LATERALITY: UNILATERAL OR BILATERAL
We state whether the uveitic process affects one eye or both. In making this determination, all prior episodes of uveitis are counted, such that in the case of the patient mentioned just above, who had an episode of uveitis in one eye that resolved a year (or even many years) ago and now has a similar episode in the other eye; this patient has recurrent, bilateral uveitis, even though only one eye is currently inflamed. Additionally, the disease that is barely active in one eye and quite florid in the other is still considered bilateral, however asymmetric.

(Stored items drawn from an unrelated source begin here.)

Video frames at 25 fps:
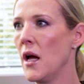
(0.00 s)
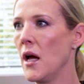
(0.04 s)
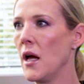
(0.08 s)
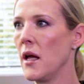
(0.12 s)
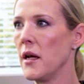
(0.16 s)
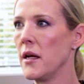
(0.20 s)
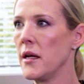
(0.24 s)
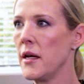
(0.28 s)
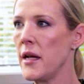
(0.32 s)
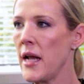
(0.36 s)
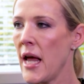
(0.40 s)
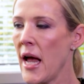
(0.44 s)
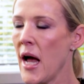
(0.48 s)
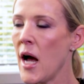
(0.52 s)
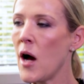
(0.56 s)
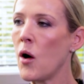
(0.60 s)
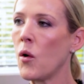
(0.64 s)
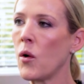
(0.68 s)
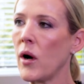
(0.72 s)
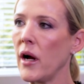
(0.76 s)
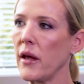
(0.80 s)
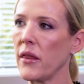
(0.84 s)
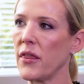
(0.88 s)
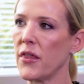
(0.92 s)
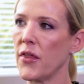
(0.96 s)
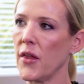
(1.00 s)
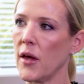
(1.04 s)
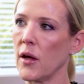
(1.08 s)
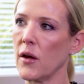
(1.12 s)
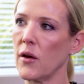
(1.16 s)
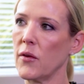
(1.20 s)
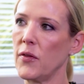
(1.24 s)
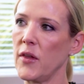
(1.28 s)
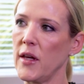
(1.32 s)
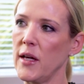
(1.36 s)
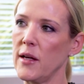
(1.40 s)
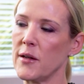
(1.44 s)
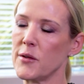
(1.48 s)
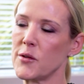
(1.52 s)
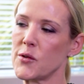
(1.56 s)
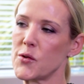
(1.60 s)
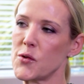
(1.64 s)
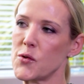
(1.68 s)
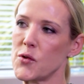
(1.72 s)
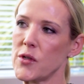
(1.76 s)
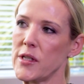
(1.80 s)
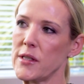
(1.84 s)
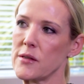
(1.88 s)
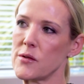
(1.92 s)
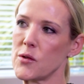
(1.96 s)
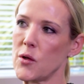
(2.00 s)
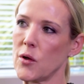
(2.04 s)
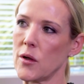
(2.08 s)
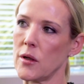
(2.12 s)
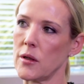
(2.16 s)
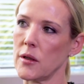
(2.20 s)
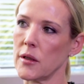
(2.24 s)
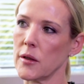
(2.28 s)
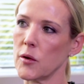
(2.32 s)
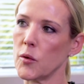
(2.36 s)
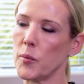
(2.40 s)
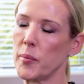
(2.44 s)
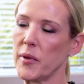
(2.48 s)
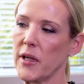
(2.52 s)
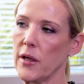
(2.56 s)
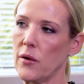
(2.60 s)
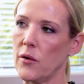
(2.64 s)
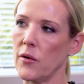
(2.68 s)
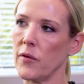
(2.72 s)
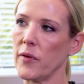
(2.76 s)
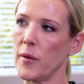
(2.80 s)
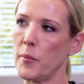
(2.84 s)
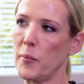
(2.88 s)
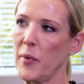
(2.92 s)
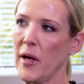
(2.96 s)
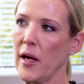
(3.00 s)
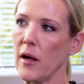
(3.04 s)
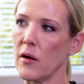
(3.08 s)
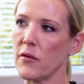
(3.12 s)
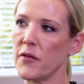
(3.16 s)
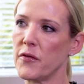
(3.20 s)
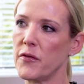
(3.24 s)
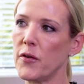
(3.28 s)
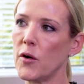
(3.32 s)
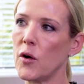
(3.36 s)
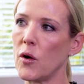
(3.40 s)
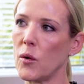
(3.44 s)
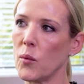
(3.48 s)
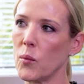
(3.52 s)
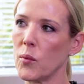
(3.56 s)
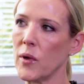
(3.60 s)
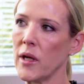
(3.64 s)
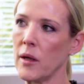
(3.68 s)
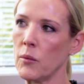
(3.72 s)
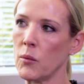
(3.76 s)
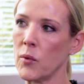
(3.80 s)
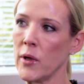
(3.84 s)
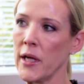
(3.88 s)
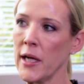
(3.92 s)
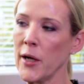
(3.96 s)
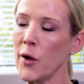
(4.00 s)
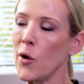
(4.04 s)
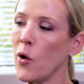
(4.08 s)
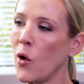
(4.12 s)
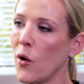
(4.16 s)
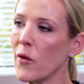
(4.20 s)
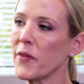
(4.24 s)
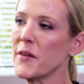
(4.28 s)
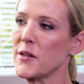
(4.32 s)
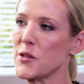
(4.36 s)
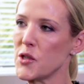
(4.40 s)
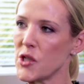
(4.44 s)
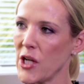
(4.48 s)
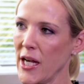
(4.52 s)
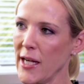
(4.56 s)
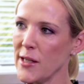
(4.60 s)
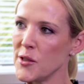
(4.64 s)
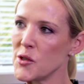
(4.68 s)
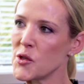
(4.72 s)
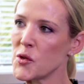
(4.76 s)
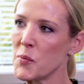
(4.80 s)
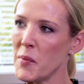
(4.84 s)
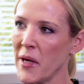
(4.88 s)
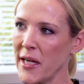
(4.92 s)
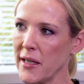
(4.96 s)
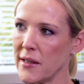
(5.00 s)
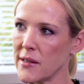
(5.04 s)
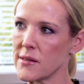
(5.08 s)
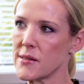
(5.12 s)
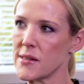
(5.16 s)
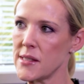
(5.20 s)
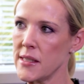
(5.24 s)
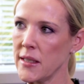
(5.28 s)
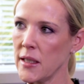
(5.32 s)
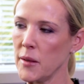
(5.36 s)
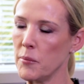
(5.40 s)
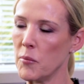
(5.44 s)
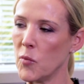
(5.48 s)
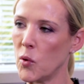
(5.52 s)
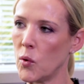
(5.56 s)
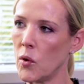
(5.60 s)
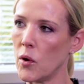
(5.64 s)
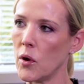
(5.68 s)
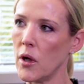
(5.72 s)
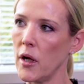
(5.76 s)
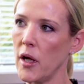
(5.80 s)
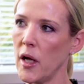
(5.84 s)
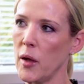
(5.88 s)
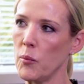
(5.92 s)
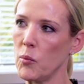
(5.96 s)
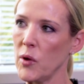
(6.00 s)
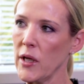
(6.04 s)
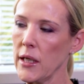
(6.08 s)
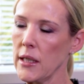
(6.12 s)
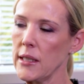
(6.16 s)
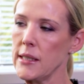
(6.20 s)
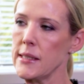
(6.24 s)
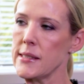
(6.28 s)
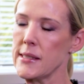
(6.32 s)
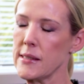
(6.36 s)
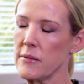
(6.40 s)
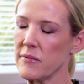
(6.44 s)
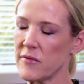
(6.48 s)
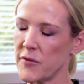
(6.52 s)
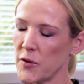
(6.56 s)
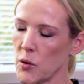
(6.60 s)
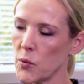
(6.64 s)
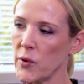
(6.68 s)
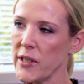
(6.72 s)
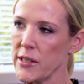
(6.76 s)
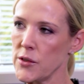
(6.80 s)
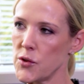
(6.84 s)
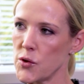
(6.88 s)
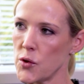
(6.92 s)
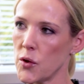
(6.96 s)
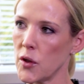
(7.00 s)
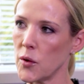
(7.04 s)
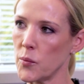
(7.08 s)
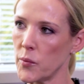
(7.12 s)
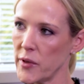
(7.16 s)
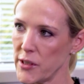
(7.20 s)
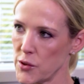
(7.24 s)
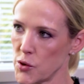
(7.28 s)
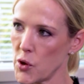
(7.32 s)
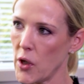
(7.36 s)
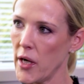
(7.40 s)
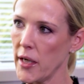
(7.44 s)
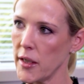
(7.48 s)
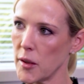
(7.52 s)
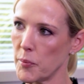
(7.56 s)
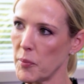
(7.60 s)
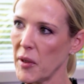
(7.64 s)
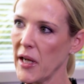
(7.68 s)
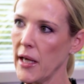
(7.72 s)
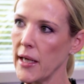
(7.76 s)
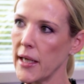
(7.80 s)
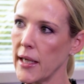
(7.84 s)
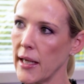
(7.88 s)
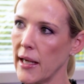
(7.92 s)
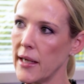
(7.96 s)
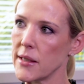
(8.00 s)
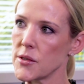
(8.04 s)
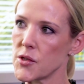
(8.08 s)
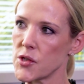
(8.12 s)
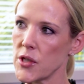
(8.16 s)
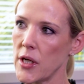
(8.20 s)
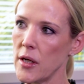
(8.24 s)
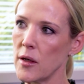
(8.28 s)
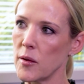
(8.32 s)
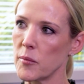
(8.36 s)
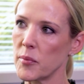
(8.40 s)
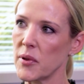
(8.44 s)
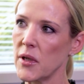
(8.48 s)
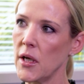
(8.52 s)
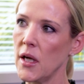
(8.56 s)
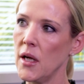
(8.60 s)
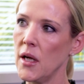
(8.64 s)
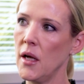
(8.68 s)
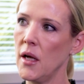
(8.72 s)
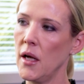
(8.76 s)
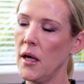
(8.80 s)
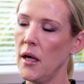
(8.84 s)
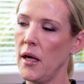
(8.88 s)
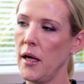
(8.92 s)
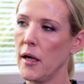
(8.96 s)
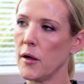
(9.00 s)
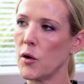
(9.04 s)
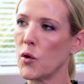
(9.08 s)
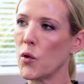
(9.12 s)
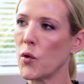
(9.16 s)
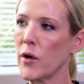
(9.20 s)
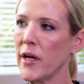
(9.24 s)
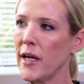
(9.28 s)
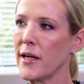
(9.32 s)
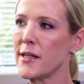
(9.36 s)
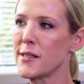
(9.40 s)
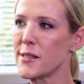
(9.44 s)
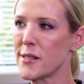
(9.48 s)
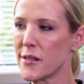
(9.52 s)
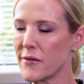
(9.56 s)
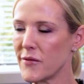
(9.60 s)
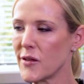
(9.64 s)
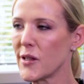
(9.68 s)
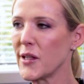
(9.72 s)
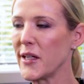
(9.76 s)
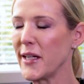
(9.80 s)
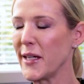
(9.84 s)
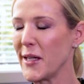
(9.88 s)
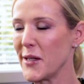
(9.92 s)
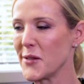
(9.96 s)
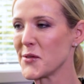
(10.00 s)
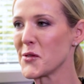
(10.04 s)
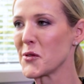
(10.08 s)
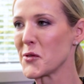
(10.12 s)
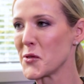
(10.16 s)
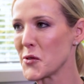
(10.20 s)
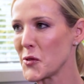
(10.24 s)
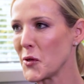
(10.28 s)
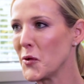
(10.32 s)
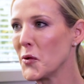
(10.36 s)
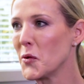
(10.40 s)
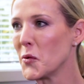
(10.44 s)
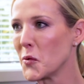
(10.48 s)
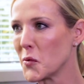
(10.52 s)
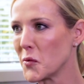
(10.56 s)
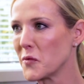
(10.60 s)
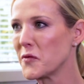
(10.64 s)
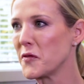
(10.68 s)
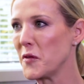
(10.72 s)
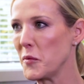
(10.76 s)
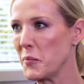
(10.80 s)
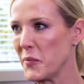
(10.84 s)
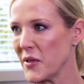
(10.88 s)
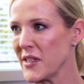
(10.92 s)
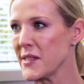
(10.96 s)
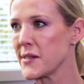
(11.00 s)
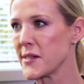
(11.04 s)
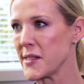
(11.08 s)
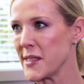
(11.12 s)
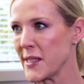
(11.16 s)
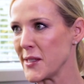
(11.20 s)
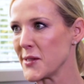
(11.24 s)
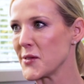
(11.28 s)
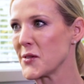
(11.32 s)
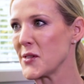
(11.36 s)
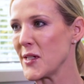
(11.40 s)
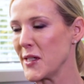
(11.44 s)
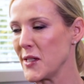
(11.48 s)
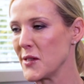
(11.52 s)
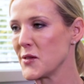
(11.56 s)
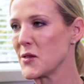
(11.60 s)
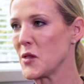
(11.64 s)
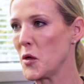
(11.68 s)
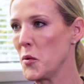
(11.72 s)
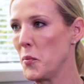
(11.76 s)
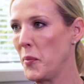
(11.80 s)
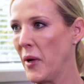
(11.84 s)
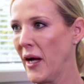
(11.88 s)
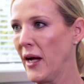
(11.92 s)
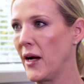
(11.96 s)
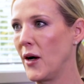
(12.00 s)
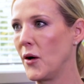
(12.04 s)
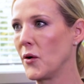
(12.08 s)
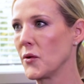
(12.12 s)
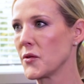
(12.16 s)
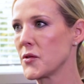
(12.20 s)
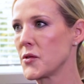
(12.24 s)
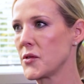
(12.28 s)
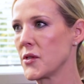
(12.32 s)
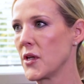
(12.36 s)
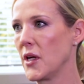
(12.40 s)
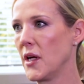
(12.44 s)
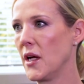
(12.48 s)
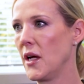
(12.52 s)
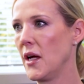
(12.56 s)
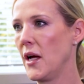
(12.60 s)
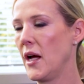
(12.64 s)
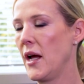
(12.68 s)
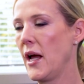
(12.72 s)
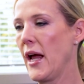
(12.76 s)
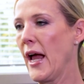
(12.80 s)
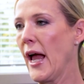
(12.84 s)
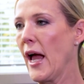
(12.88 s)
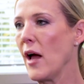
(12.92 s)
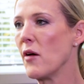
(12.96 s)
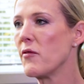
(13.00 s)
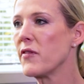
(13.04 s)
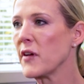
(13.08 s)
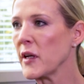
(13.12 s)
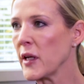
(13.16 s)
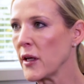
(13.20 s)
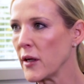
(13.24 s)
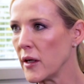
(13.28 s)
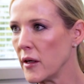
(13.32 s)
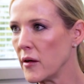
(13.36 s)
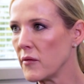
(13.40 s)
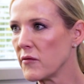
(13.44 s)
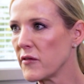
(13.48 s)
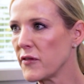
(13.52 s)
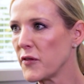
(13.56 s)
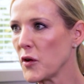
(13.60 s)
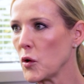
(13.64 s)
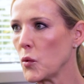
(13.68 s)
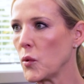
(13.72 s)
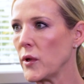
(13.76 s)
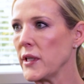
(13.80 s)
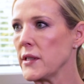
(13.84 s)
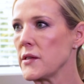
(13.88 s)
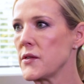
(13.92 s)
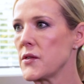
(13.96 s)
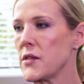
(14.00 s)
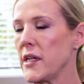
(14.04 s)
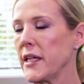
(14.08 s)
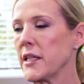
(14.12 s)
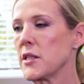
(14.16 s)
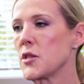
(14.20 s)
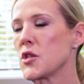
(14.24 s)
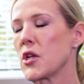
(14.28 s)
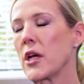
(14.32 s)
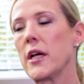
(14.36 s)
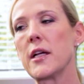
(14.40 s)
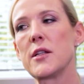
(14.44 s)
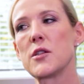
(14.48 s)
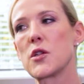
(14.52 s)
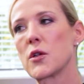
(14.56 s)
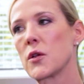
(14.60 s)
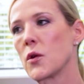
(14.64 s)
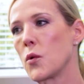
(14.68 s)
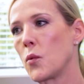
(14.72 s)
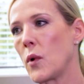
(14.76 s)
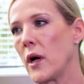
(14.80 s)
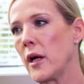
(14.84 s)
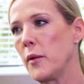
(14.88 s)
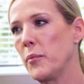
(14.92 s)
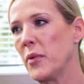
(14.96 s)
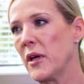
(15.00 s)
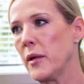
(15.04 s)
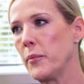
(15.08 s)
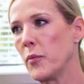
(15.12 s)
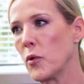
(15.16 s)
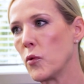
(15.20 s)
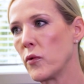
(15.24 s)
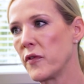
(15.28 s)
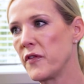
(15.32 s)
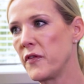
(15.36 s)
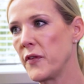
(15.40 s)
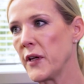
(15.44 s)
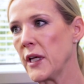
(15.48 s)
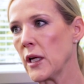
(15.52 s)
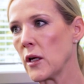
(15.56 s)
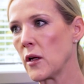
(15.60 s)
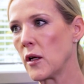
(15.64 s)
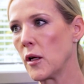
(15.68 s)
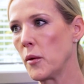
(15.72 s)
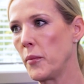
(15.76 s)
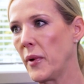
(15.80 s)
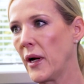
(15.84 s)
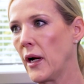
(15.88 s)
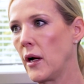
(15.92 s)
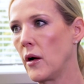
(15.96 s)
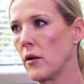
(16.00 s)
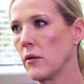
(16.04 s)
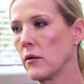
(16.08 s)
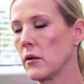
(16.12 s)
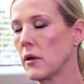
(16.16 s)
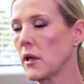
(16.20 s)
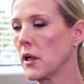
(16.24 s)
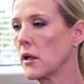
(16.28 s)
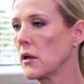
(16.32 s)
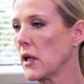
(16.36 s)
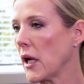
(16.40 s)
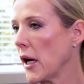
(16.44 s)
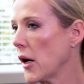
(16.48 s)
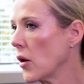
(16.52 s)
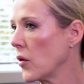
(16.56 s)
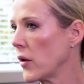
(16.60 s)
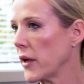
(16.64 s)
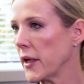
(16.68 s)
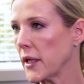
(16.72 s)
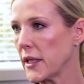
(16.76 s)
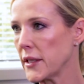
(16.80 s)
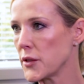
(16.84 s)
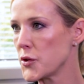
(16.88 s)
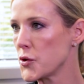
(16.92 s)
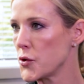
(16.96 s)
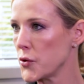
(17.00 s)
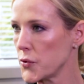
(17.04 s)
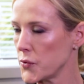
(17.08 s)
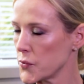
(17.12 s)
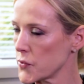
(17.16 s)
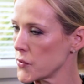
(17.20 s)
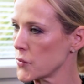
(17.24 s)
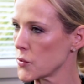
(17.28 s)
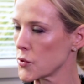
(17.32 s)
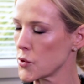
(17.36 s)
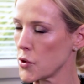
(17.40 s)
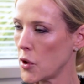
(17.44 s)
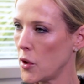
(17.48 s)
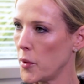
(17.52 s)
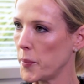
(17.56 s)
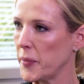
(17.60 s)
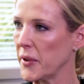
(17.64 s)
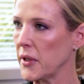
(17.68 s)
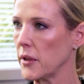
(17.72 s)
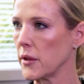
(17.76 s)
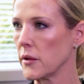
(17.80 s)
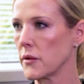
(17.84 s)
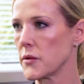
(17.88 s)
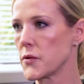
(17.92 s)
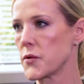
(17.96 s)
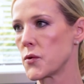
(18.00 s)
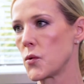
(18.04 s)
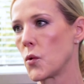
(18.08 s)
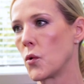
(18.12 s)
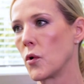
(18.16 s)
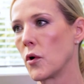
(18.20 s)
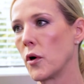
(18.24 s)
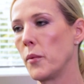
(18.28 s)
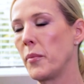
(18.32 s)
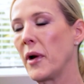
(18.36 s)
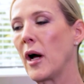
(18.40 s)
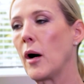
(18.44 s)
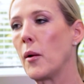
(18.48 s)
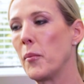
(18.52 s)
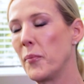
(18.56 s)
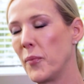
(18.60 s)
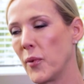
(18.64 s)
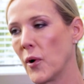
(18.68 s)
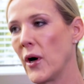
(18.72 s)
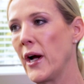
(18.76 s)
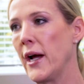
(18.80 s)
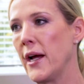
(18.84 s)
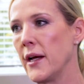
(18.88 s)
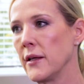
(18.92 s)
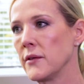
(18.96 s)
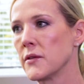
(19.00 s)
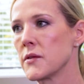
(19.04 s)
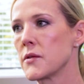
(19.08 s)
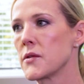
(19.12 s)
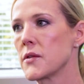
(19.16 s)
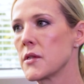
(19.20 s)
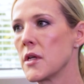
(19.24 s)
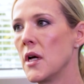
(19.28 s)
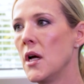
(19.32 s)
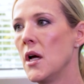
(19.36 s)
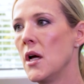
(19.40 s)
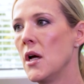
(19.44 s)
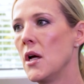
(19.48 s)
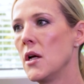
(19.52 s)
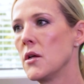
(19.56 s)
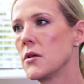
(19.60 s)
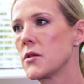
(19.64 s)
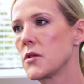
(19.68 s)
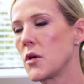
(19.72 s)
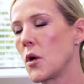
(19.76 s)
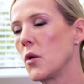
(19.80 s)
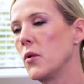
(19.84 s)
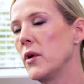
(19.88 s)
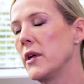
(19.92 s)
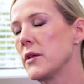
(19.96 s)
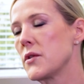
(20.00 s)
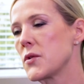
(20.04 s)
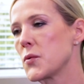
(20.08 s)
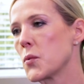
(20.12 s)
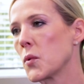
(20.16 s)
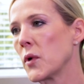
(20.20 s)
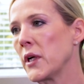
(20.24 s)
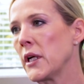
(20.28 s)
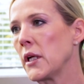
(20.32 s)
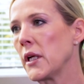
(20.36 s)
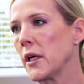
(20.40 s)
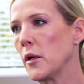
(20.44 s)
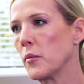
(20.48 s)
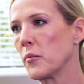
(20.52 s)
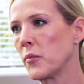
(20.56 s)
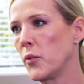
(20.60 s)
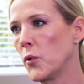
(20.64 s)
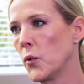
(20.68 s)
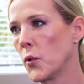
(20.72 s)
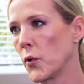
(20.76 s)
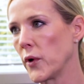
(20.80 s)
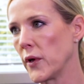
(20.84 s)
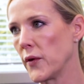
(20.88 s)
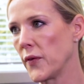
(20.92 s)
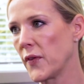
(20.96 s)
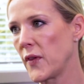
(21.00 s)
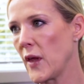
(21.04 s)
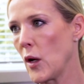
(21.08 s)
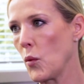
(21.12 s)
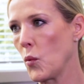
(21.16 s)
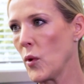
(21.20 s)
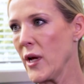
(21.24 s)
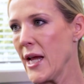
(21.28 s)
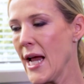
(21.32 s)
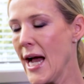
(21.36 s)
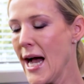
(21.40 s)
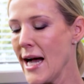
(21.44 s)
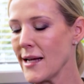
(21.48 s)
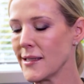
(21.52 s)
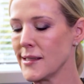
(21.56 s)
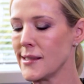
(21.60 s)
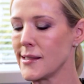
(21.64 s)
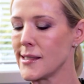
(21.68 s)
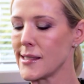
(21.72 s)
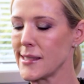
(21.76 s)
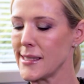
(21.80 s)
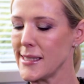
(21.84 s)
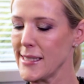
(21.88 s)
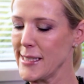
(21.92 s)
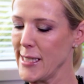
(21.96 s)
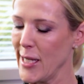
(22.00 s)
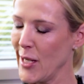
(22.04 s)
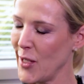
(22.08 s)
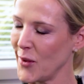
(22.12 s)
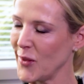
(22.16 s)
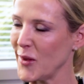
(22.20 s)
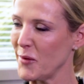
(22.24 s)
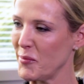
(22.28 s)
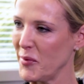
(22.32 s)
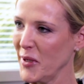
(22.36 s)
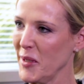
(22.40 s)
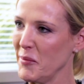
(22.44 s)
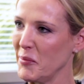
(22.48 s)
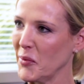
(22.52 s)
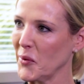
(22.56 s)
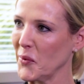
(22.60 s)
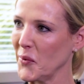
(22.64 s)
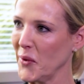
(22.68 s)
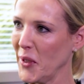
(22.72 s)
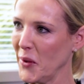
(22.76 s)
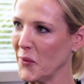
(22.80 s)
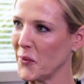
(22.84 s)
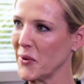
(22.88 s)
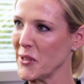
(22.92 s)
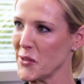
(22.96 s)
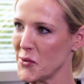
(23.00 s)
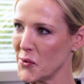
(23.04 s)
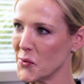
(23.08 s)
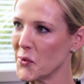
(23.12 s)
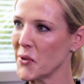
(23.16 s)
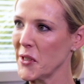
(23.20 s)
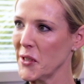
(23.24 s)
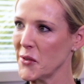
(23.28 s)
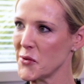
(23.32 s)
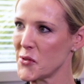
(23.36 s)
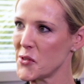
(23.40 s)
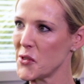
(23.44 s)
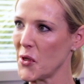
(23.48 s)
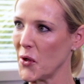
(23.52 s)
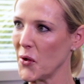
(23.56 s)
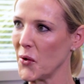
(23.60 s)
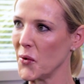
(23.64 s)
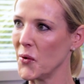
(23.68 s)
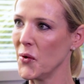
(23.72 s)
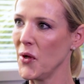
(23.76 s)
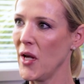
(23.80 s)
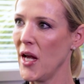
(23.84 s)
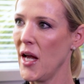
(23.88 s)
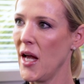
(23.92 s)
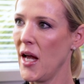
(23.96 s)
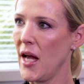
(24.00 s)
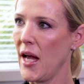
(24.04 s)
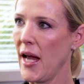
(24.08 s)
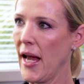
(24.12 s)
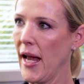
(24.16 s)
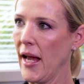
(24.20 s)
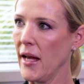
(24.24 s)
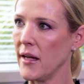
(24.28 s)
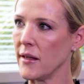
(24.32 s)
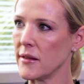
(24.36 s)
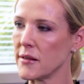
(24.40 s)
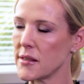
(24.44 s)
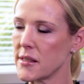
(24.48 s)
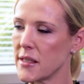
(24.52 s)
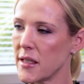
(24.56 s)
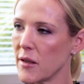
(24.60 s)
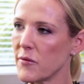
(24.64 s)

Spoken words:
Now I think the industry has got a little bit on the back foot, where we're not the change makers anymore and we're less influential and we're trying to play catch up. And creativity as a tool for business is about having an influence in changing the way people feel about current issues or topics or about brands. So it's really important that we understand the people that we're talking to and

GRANULOMATOUS OR NONGRANULOMATOUS
Features that define a granulomatous presentation are large keratic precipitates (KP) and iris nodules. The presence of either of these features at any point in the disease process merits the designation granulomatous, in our view. Of all the terms used in our classification scheme, this one is the most challenging and is subject to interobserver variability, for several reasons. Firstly, KP appear in various sizes, ranging from huge “mutton-fat” lesions that no ophthalmologist would miss to stellate KP that might be confused with mere nongranulomatous clusters of cellular debris. Secondly, iris nodules are often difficult to see without a thorough examination of the iris stroma and anterior chamber (AC) angle. Thirdly, both KP and iris nodules may disappear after treatment is initiated but before it is completed. In Chapter 18, we describe clues indicating resolved granulomatous features that are helpful in making this determination. As above, all terms refer to both eyes considered together, not to either eye specifically, so that a patient with granulomatous disease in one eye and nongranulomatous inflammation in the other is nevertheless considered to have bilateral, granulomatous uveitis. In addition, uveitis that presented with KP or iris nodules even only once retains the designation granulomatous forever, regardless of whether subsequent episodes appear granulomatous in character or not (Figs. 6.1 and 6.2).
Figure 6.1 Granulomatous panuveitis with mutton-fat keratic precipitates in the anterior chamber, vitreous cells in the posterior segment and inflammatory debris over the inferior vitreous base.